The first thing I do is number the pages. (I number each two-page spread; if I need to specify recto or verso later I’ll mark one a and the other b.) I realize this is very Notebook 101, but it took me a long time to realize how helpful it is to keep an index page at the start of a notebook. Even more helpful: a double index (you can see it above). Originally these notebooks were also calendars / planners, which I loved—having a paper calendar helped me stay away from my phone—and I used the left hand column to mark the pages dedicated to that. [...]

The right hand index column is for everything not related to scheduling or time tracking: meeting notes (I used to scribble these down on scraps of paper, which I then just shoved in a desk drawer; it’s very helpful to have them between covers), ideas for classes, outlines for books that will probably never be written, brainstorming and outlining for essays and Substacks.

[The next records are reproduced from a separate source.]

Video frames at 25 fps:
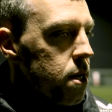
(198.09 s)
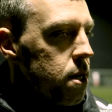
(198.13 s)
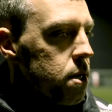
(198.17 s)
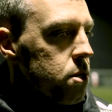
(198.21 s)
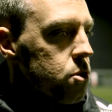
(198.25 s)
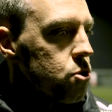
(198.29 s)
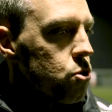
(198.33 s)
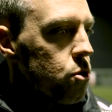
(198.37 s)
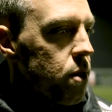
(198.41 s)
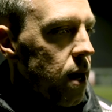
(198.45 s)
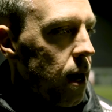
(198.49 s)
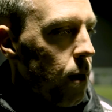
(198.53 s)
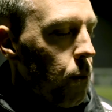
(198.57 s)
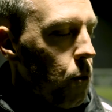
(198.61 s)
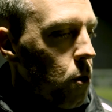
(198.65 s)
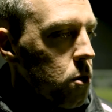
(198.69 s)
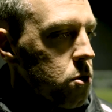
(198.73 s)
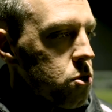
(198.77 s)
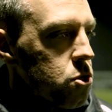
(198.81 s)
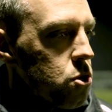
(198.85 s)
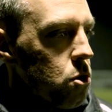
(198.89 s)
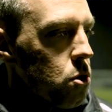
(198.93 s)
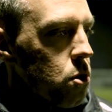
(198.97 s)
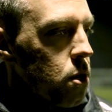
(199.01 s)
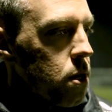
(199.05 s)
So that
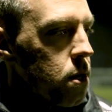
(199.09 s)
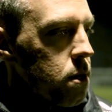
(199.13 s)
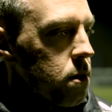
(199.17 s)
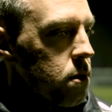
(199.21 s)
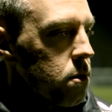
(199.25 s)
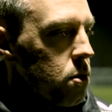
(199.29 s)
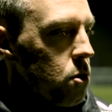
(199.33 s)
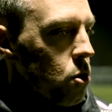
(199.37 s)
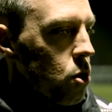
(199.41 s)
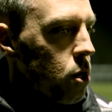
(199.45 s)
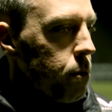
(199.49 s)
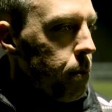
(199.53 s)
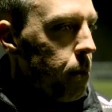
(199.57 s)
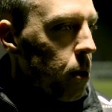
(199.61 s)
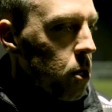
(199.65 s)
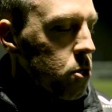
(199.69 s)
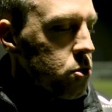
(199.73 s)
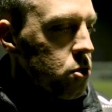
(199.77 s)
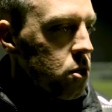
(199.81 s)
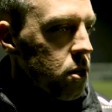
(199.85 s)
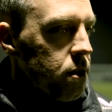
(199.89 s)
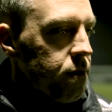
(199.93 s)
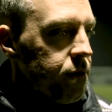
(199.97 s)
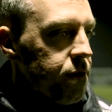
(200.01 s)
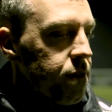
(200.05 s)
one's looking
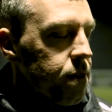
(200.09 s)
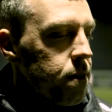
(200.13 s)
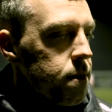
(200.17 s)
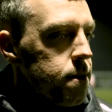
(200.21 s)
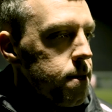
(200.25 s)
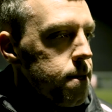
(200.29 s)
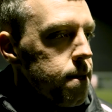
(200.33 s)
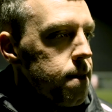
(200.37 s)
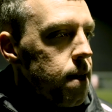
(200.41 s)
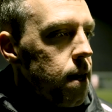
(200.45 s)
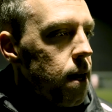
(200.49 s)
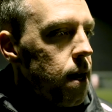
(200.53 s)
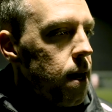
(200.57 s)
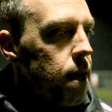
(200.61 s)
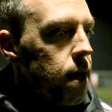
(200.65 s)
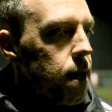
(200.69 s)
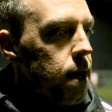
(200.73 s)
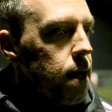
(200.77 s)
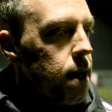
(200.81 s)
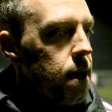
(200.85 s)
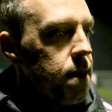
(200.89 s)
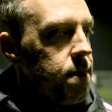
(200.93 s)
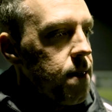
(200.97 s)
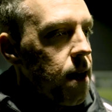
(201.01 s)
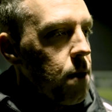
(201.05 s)
positive,
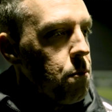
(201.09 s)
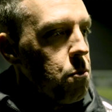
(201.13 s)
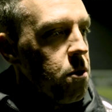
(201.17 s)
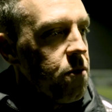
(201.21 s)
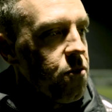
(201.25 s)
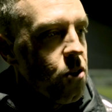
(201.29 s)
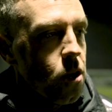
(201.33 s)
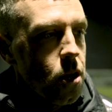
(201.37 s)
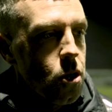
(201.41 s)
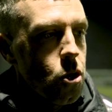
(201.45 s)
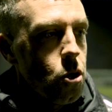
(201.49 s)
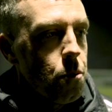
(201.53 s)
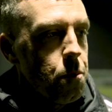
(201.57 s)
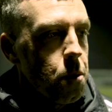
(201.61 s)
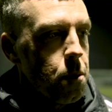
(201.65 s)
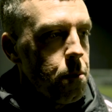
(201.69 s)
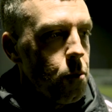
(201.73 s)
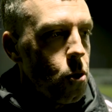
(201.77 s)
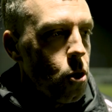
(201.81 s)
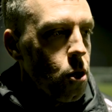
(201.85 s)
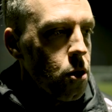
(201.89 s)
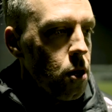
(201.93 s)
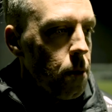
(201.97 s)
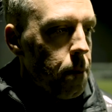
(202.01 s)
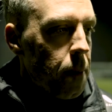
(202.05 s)
and then we've got a couple
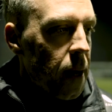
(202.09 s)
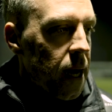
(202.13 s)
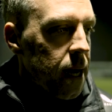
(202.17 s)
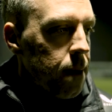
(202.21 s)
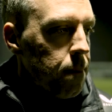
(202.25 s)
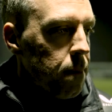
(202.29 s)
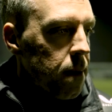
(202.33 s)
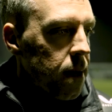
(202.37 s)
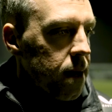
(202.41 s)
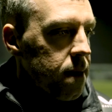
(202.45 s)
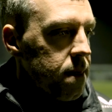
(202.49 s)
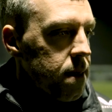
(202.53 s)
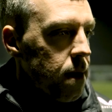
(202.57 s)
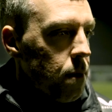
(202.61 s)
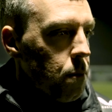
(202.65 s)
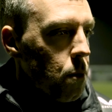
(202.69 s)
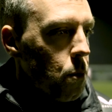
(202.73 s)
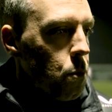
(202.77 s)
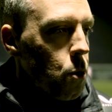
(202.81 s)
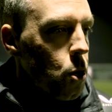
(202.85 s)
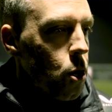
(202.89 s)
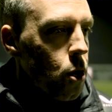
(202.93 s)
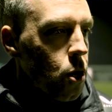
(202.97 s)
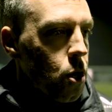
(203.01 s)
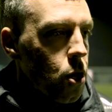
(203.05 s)
more in the pipeline that we're
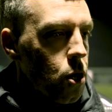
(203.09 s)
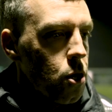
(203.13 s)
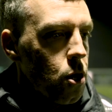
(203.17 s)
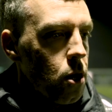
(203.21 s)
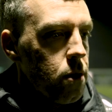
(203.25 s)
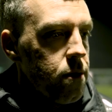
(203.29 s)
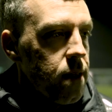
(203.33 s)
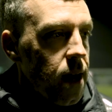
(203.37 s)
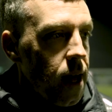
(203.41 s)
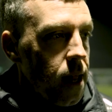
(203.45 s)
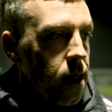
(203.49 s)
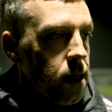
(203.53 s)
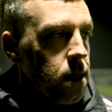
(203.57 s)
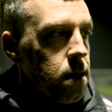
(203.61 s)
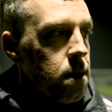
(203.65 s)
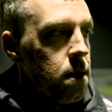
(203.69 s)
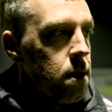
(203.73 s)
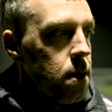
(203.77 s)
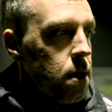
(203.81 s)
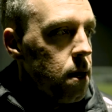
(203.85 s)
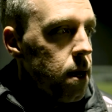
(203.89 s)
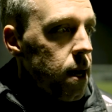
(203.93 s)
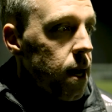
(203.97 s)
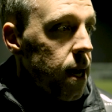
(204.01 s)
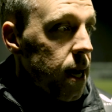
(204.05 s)
working on that'll,
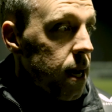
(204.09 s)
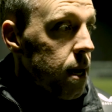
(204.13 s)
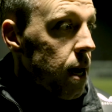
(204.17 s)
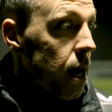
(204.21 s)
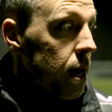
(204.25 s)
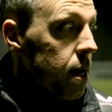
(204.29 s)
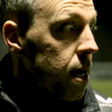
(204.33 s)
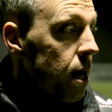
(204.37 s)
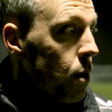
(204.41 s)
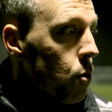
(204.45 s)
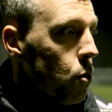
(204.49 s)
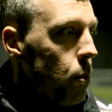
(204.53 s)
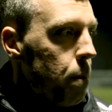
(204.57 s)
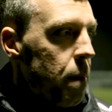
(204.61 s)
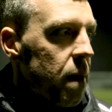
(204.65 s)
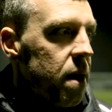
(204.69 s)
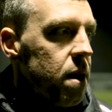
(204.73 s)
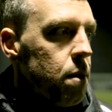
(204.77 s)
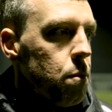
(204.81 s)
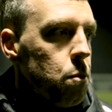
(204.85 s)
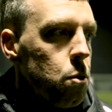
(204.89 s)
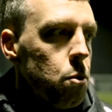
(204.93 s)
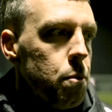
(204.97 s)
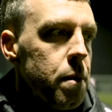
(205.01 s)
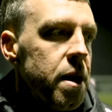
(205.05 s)
in our
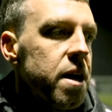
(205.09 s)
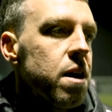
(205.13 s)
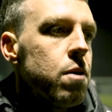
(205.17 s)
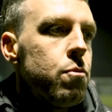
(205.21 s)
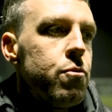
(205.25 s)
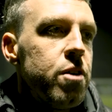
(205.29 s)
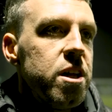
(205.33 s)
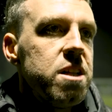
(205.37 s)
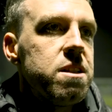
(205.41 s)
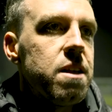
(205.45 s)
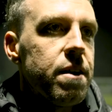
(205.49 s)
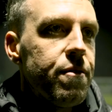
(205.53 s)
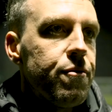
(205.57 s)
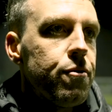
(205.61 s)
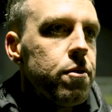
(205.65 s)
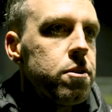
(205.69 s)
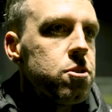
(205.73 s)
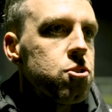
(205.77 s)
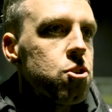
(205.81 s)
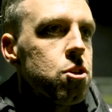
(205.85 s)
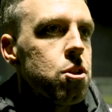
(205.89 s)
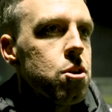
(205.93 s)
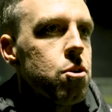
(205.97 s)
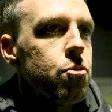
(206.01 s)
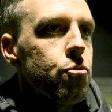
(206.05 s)
opinion, will make a real
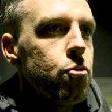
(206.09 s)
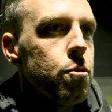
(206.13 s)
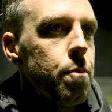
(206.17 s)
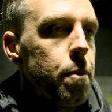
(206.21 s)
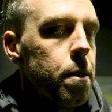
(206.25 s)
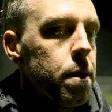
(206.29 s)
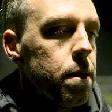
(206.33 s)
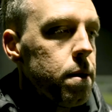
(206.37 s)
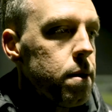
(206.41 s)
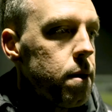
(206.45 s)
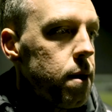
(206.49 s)
difference to the group.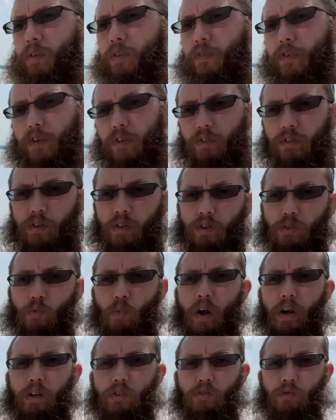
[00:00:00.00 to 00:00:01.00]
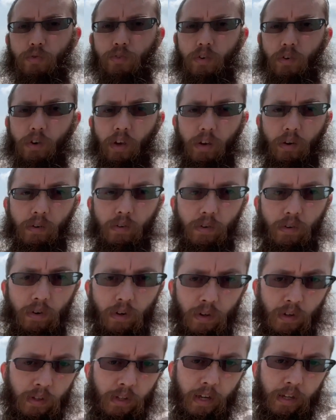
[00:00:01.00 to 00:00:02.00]
First is why Jews are here.
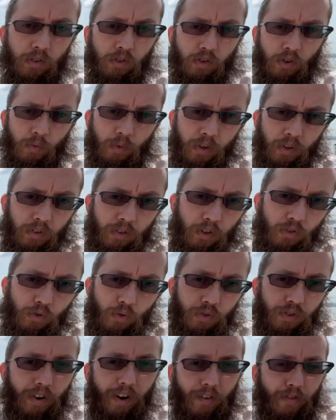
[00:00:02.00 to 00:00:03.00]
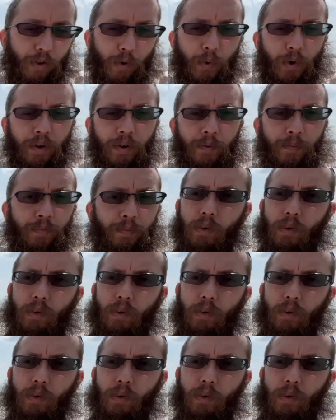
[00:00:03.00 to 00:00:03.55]
And the answer is that Jews are everywhere.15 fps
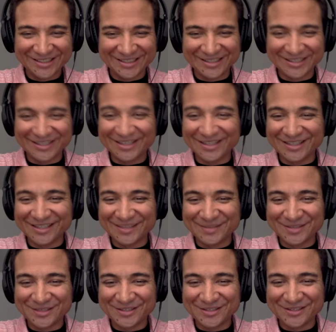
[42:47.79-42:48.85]
I like this
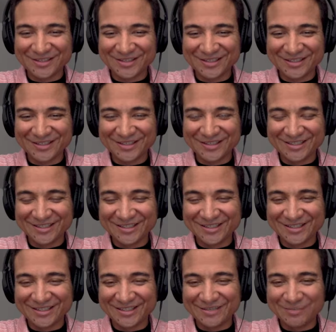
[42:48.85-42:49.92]
picture.
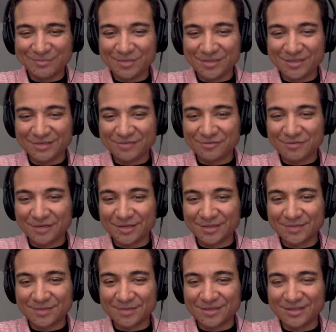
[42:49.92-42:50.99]
It's Beast from
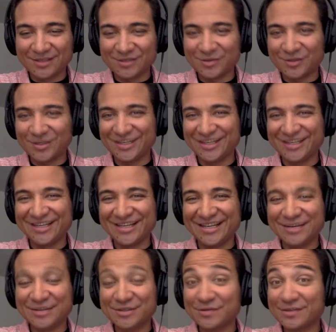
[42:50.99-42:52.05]
X-Men. He's reading.
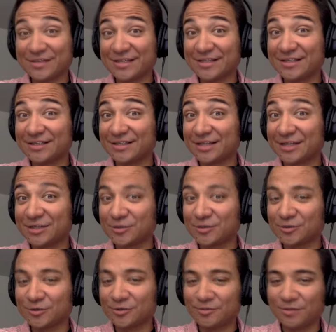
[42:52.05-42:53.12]
He was always the
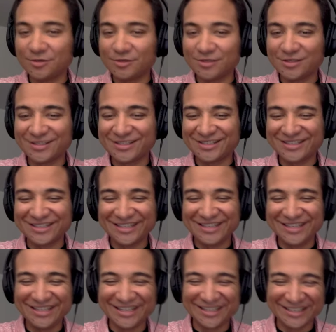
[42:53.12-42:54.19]
intellectual mutant.
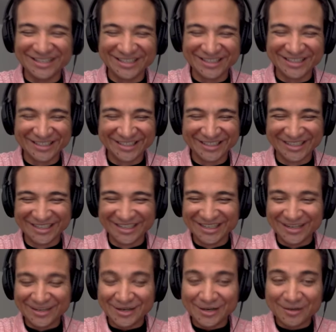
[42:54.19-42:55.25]

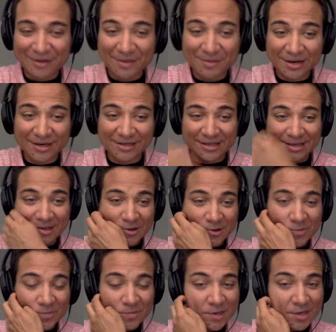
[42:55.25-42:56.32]
Okay, grade
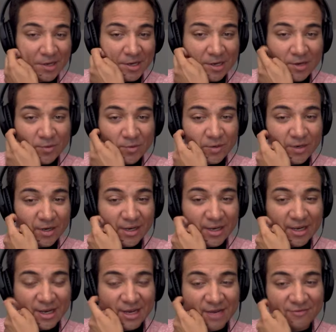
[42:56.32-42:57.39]
breakdown. We're gonna
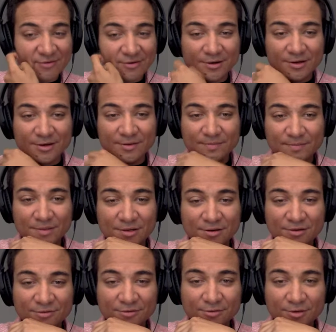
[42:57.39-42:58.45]
have our peer
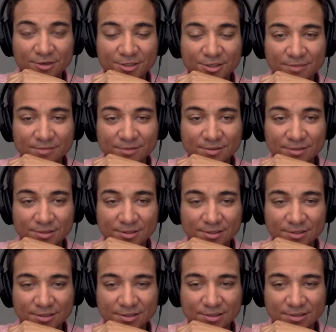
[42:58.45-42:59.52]
review workshops.
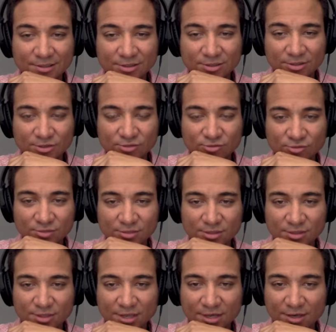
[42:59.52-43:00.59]
This is
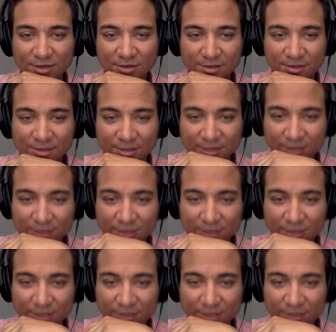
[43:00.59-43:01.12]
inaccurate.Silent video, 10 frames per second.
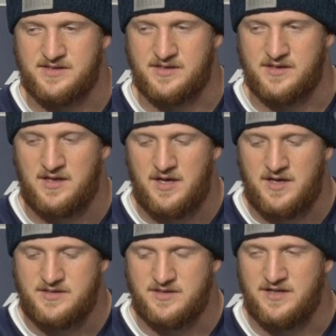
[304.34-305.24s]
to
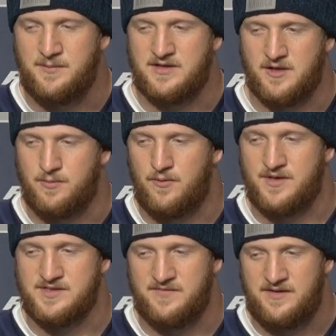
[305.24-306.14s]
limit their
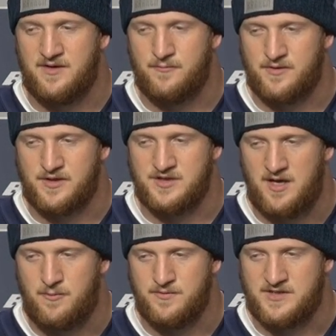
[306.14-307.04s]
points. And they've done a really good
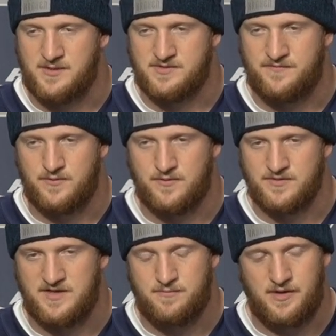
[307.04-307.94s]
job holding teams to field
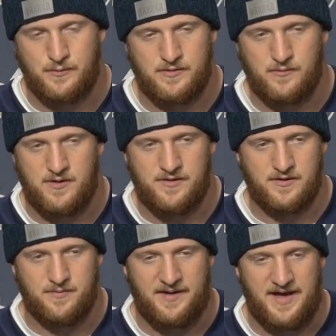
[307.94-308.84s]
goals. They played really well here
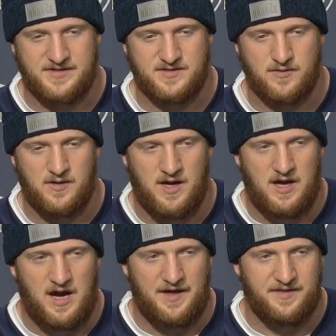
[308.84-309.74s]
in the past. So
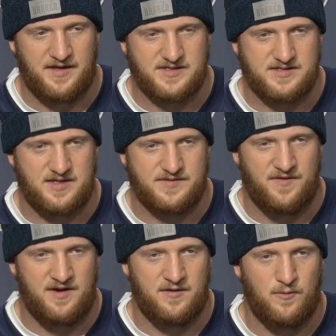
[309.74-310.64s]
I think it's
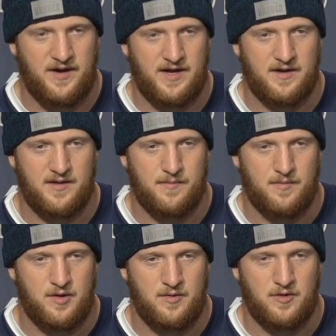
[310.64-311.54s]
finding a way to,
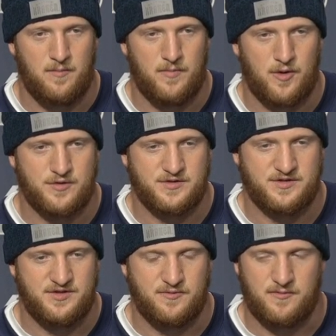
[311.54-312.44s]
you know, merge the
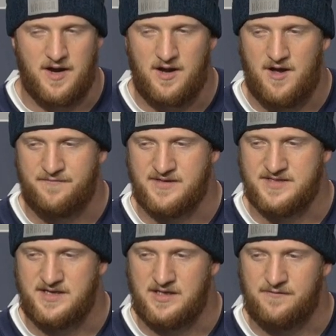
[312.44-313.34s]
two, right?
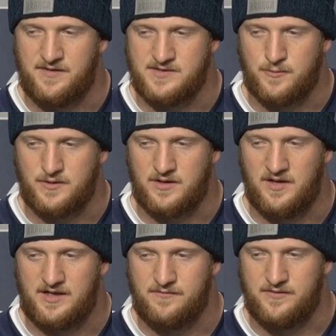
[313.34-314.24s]
Offense and defense working
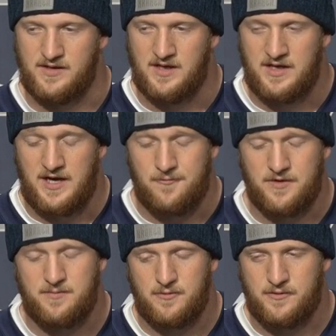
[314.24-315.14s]
collectively. And
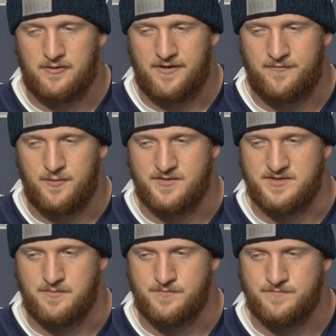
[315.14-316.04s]
we can be a really great football
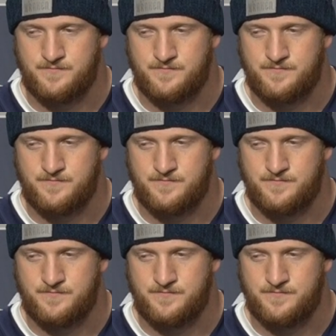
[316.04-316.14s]
team.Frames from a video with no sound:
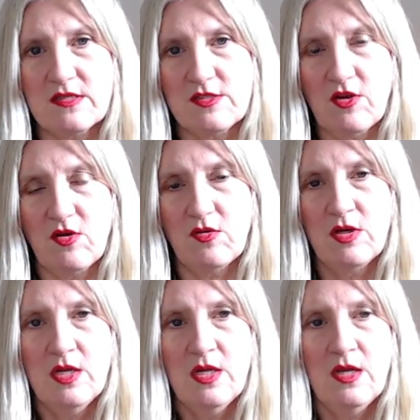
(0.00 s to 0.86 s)
So
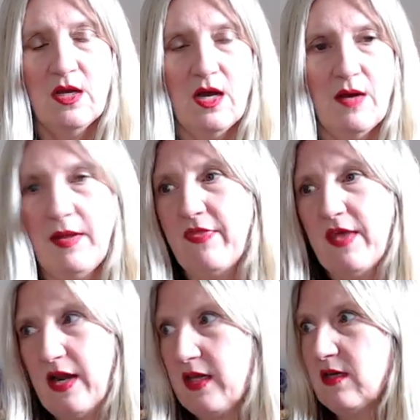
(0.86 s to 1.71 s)
uh, and then
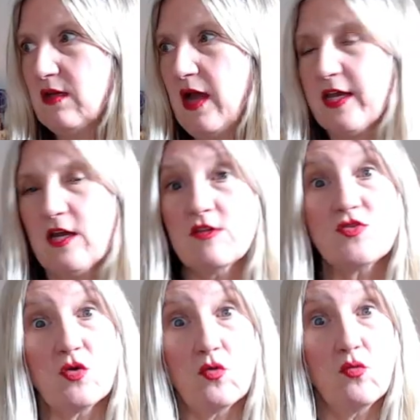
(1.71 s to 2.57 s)
I can I can
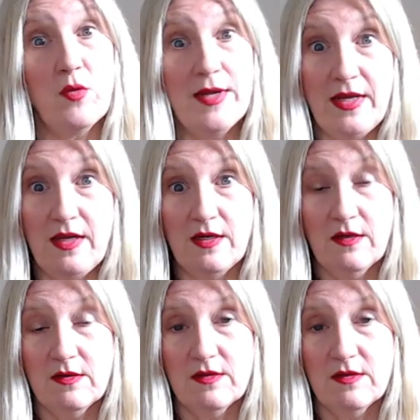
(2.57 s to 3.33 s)
also read.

Years ago, I heard Anne Carson speak about her notebooks, and she explained her reasoning for not keeping separate notebooks for scholarship and poetry: she liked to have everything mixed together, so it could cross-pollinate. I do like to have project-specific notebooks, but I’ve always remembered Carson’s remarks, and this notebook is structured (or not structured) to let everything mix together.

Greenwell also has another great letter about annotating books, and exporting them to a notebook, then a computer. Labour-intensive, but meaningful!

  1. how i'm taking notes (for now) by Brandon Taylor is relevant for annotating books as you read, and though it doesn't introduce a new approach—just underline and write in the margins, then 'export' the relevant quotes and your thoughts to a notebook—it does make a point about what would seem to be the impracticability of this for most.

And some people were like, “Does it slow you down?” But I feel like they are asking a question without really knowing what they are asking. Does it slow down what? The notetaking? The reading? Whatever is downstream of those activities for you? Why is speed being taken as some sort of de facto virtue? We know that a lot of things that are done quickly can also be shit. Slowly made things can also be shit. Speed is not really a useful in determining quality or efficacy unless what you are after is speed. [...]

This notetaking technique obviously won’t work if you are trying to prepare a text five minutes before class? But also… why would you think that this technique would work for you if you are trying to prepare a text five minutes before class? Like, a productive notetaking technique is a technique that produces results suitable to your uses—be it writing an essay, a novel, a book, a memo, etc, whatever—and sometimes that suitability will reflect time and speed, sure. But not always. A useful notetaking strategy is not always about speed. I recognize that we live in a capitalist hellscape and the language of commodification has rotted all of our minds and stolen our souls, sure. But that doesn’t mean that we should or need to concede to its logic at every turn.

Admittedly, lack of time is the reason why I only do the underlining and writing in the margins part and not the 'export' part. Brandon Taylor also shared that, before he started doing serious literary criticism, he only used to underline and write 'lol gay' in the margins, which made me laugh. My own version of this is 'haha!' 😆 I don't write full notes in the margins, just something that I hope will jog my memory if I return to the book again in the future.